• Problem to work on: A faithful retyping of every entry below is wanted, with images left out.

Stored records:
•••

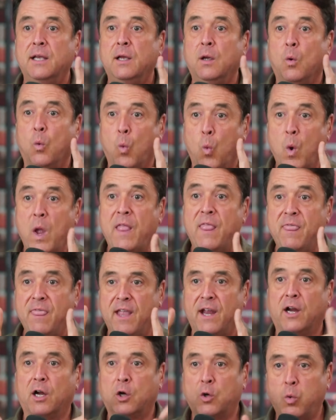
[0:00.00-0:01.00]
yes
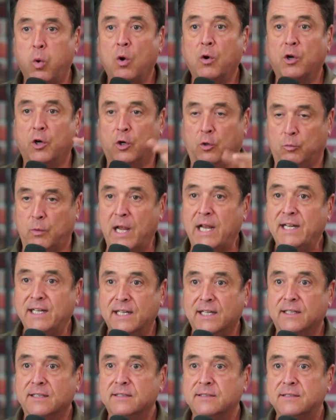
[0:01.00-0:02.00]
when they're quote
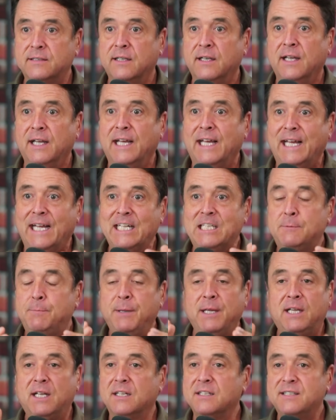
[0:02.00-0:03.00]
horrendous,
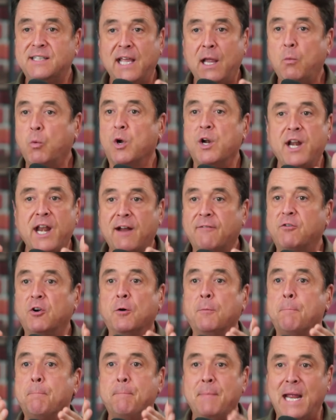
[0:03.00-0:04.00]
it's because they were
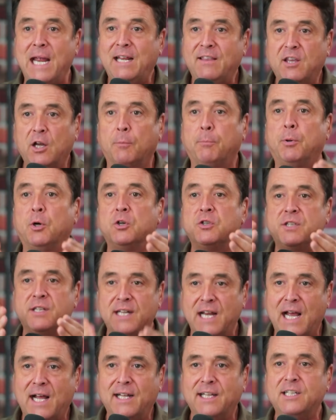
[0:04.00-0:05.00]
never made. Their
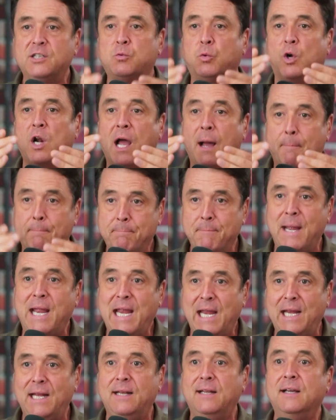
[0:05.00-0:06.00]
personalities right. were not
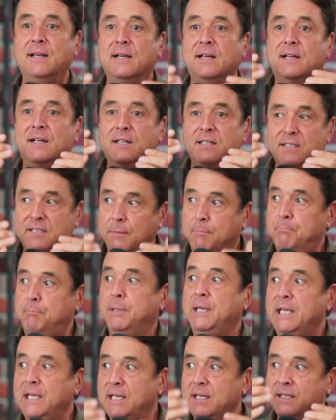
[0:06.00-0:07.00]
made to
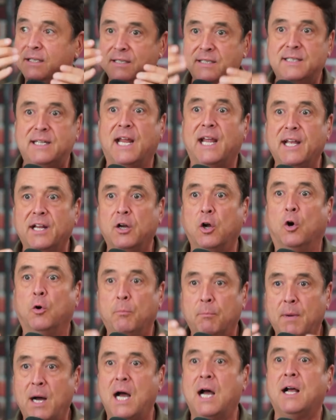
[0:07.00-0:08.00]
be mm-hmm. stay at
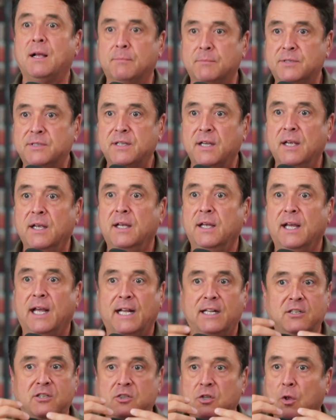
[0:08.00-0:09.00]
home mm -hmm. moms.
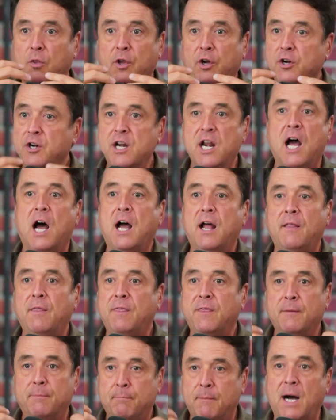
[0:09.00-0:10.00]
Yes. And so they're
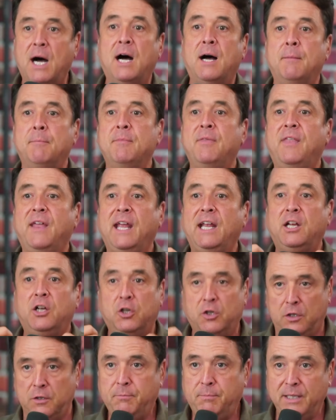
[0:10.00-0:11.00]
not the mom
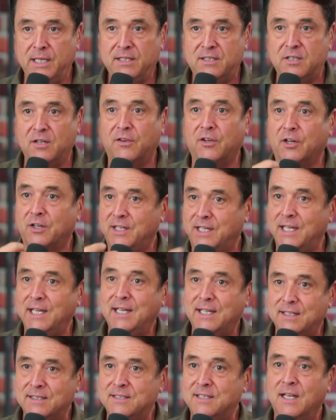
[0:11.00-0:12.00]
they could be to their
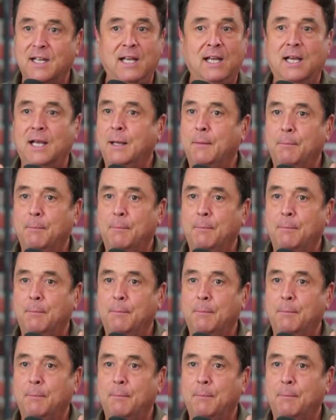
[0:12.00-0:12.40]
kids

•••

• Task output:
[0:00.00-0:01.00]
yes
[0:01.00-0:02.00]
when they're quote
[0:02.00-0:03.00]
horrendous,
[0:03.00-0:04.00]
it's because they were
[0:04.00-0:05.00]
never made. Their
[0:05.00-0:06.00]
personalities right. were not
[0:06.00-0:07.00]
made to
[0:07.00-0:08.00]
be mm-hmm. stay at
[0:08.00-0:09.00]
home mm -hmm. moms.
[0:09.00-0:10.00]
Yes. And so they're
[0:10.00-0:11.00]
not the mom
[0:11.00-0:12.00]
they could be to their
[0:12.00-0:12.40]
kids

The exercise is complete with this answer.